● **Dataset content**:
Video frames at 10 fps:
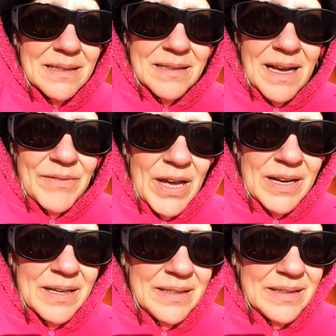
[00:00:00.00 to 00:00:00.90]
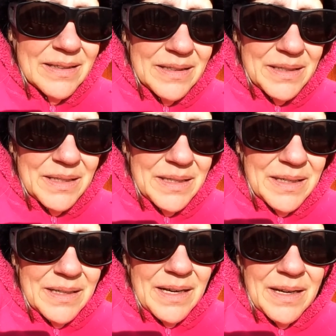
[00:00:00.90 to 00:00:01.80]
look, I've got
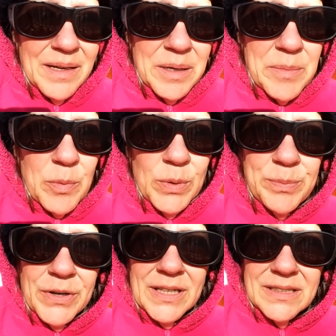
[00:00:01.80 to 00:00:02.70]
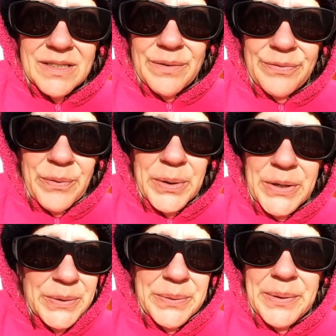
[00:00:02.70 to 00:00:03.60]
a, um, a wood-burning stove for
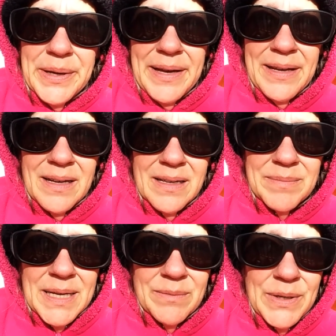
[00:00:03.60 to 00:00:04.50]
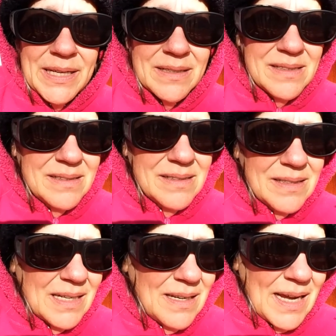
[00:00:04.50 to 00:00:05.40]
you um, that we can
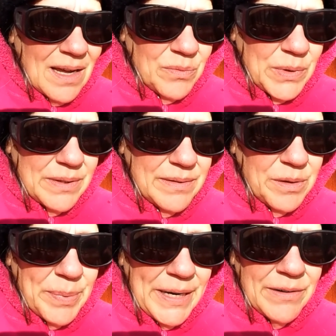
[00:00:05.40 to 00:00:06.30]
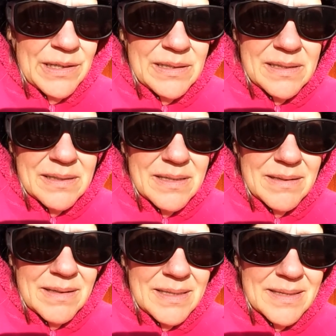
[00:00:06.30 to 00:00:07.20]
send down with your parents
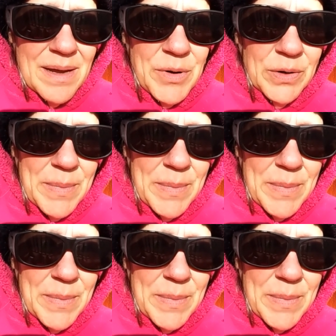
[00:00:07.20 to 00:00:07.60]
this summer.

● **Exercise description**:
Return the listing verbatim, pictures omitted.

● **Response below**:
Video frames at 10 fps:
[00:00:00.00 to 00:00:00.90]
[00:00:00.90 to 00:00:01.80]
look, I've got
[00:00:01.80 to 00:00:02.70]
[00:00:02.70 to 00:00:03.60]
a, um, a wood-burning stove for
[00:00:03.60 to 00:00:04.50]
[00:00:04.50 to 00:00:05.40]
you um, that we can
[00:00:05.40 to 00:00:06.30]
[00:00:06.30 to 00:00:07.20]
send down with your parents
[00:00:07.20 to 00:00:07.60]
this summer.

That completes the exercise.